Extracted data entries
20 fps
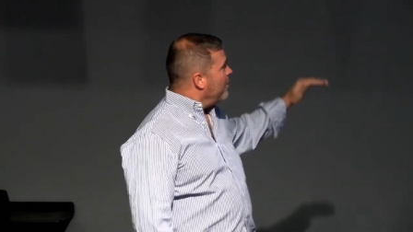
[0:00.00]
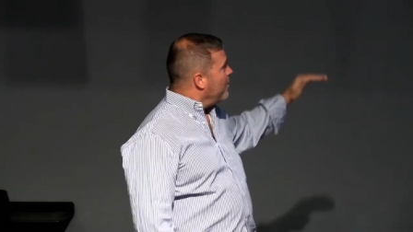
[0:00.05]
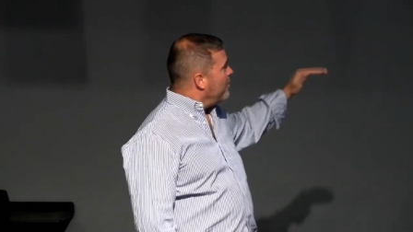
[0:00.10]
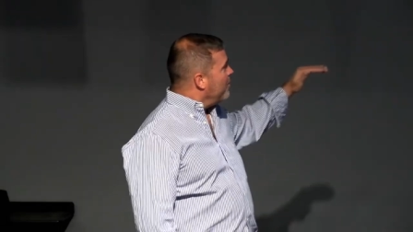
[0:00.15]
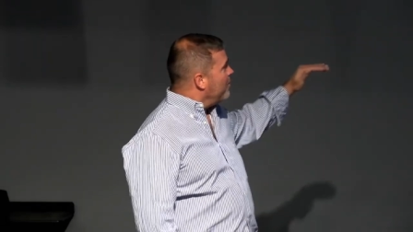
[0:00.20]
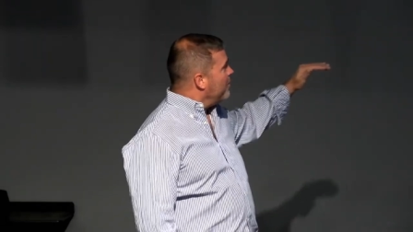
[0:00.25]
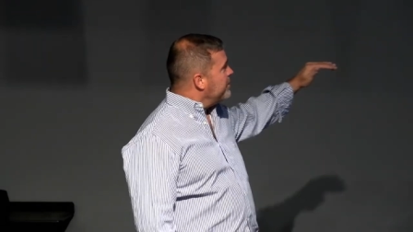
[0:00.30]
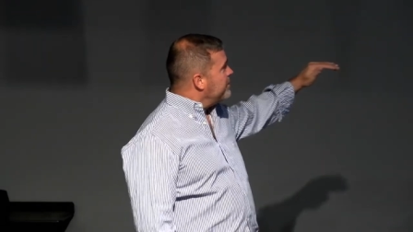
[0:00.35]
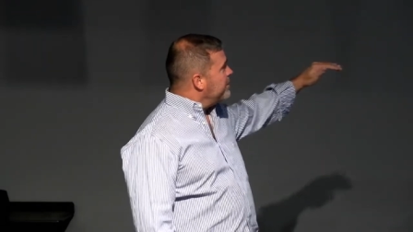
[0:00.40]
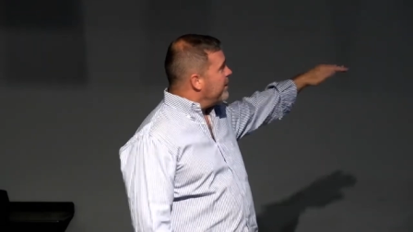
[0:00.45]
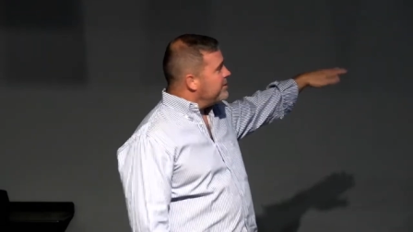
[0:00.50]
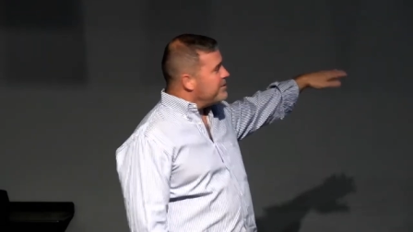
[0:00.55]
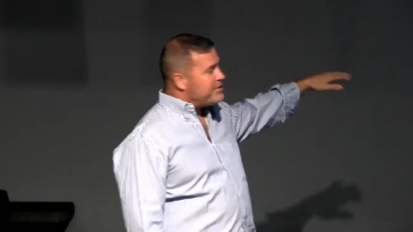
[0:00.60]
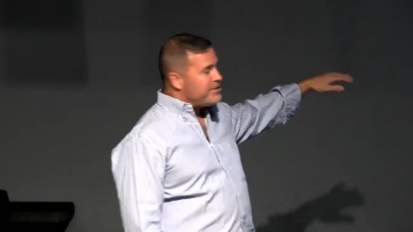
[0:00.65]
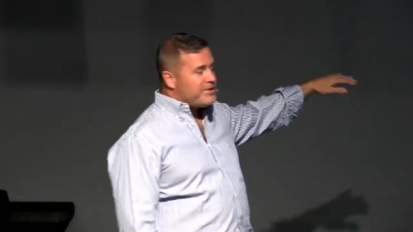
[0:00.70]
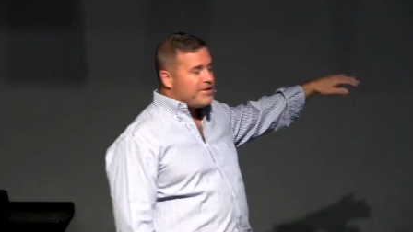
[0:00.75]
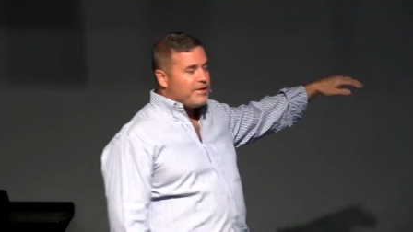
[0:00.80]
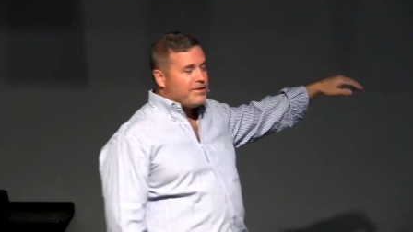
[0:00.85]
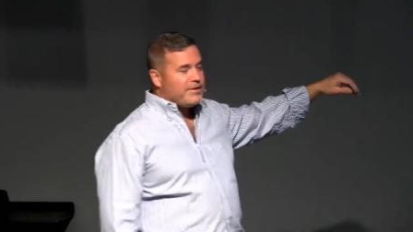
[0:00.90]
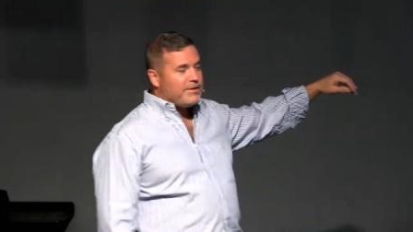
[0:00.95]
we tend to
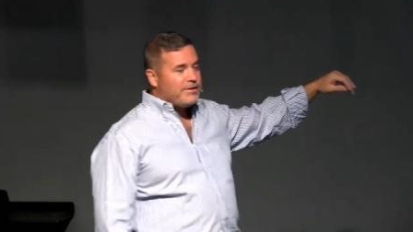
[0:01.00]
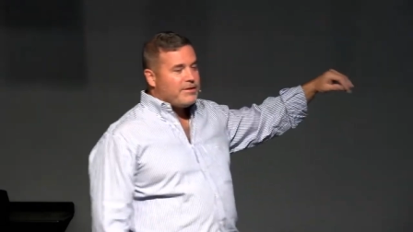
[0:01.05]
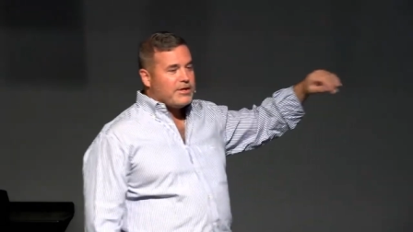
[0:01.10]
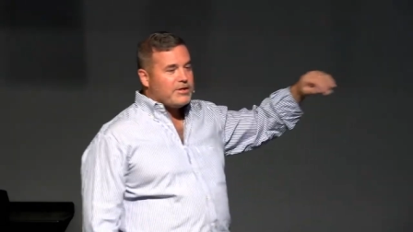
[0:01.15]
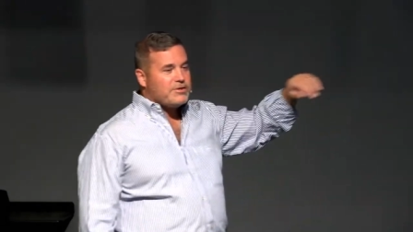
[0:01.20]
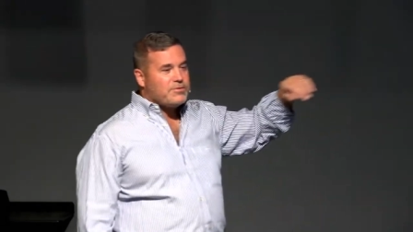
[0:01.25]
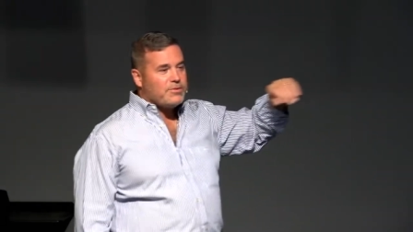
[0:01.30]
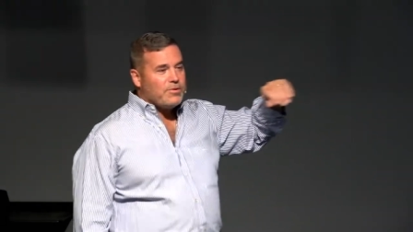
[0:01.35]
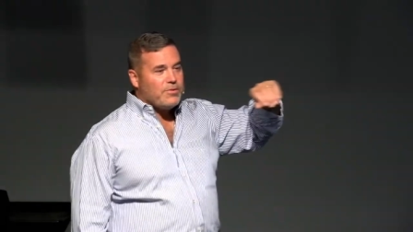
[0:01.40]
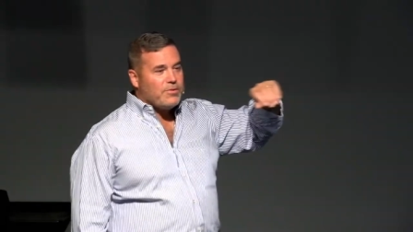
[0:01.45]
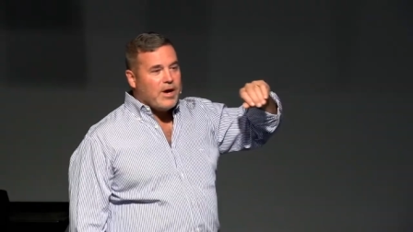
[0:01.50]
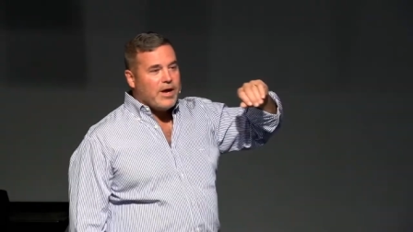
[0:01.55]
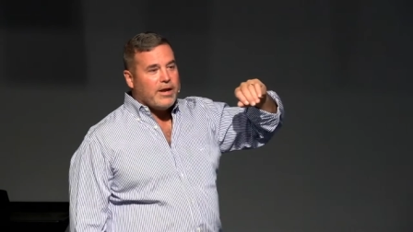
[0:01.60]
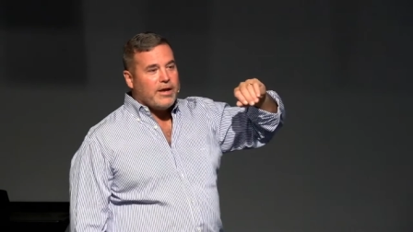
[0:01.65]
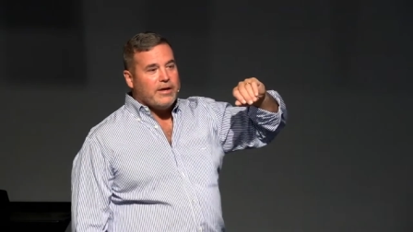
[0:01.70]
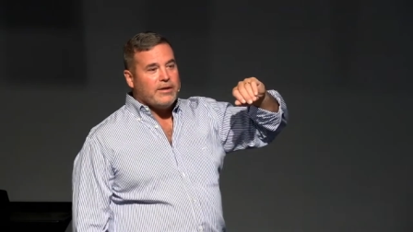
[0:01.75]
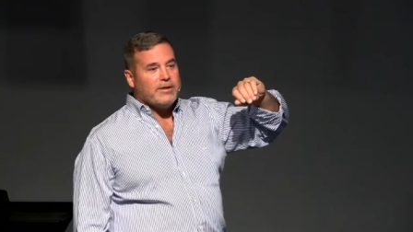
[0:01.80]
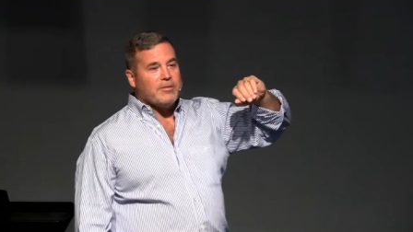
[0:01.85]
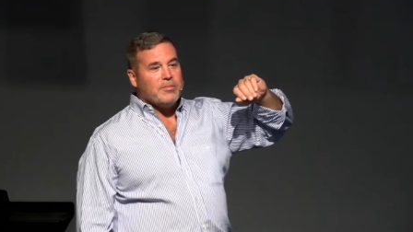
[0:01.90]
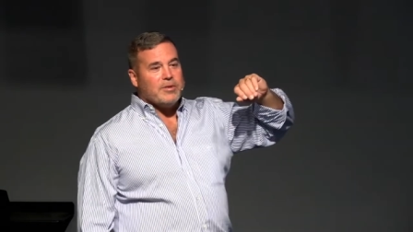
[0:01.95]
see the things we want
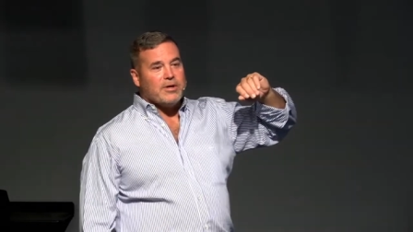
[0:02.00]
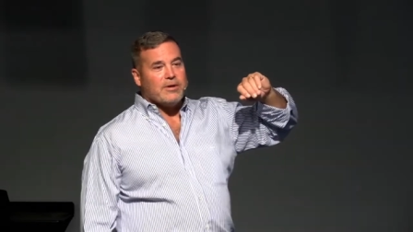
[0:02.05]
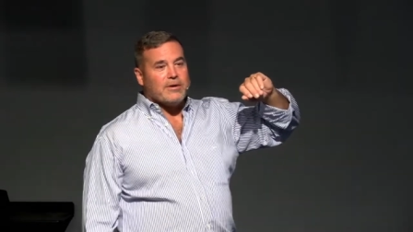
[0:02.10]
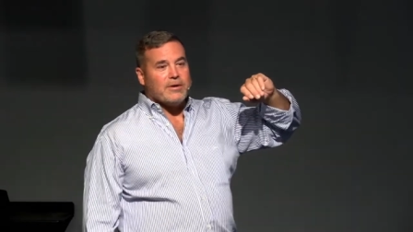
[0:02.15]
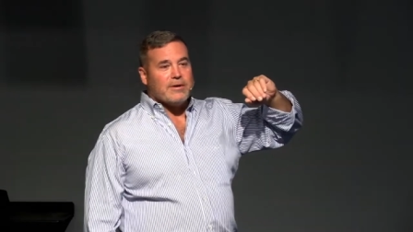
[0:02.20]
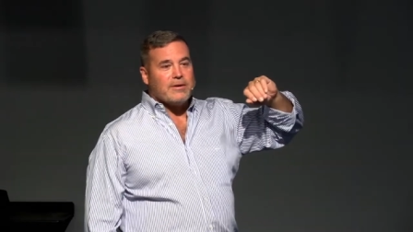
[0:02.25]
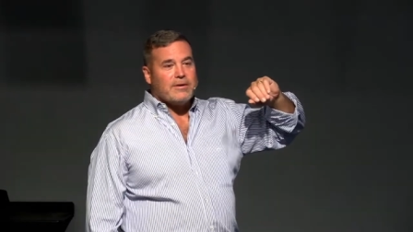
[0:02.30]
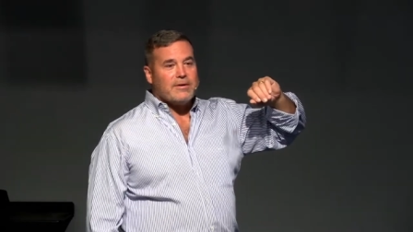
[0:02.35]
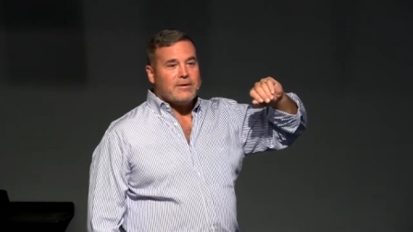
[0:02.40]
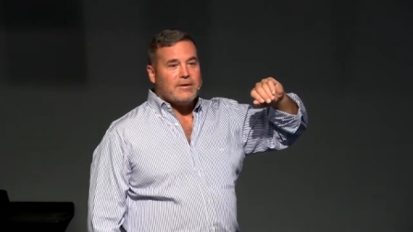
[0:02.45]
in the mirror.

Problem: Could you retype the records above exactly, omitting the pictures?

Solution:
20 fps
[0:00.00]
[0:00.05]
[0:00.10]
[0:00.15]
[0:00.20]
[0:00.25]
[0:00.30]
[0:00.35]
[0:00.40]
[0:00.45]
[0:00.50]
[0:00.55]
[0:00.60]
[0:00.65]
[0:00.70]
[0:00.75]
[0:00.80]
[0:00.85]
[0:00.90]
[0:00.95]
we tend to
[0:01.00]
[0:01.05]
[0:01.10]
[0:01.15]
[0:01.20]
[0:01.25]
[0:01.30]
[0:01.35]
[0:01.40]
[0:01.45]
[0:01.50]
[0:01.55]
[0:01.60]
[0:01.65]
[0:01.70]
[0:01.75]
[0:01.80]
[0:01.85]
[0:01.90]
[0:01.95]
see the things we want
[0:02.00]
[0:02.05]
[0:02.10]
[0:02.15]
[0:02.20]
[0:02.25]
[0:02.30]
[0:02.35]
[0:02.40]
[0:02.45]
in the mirror.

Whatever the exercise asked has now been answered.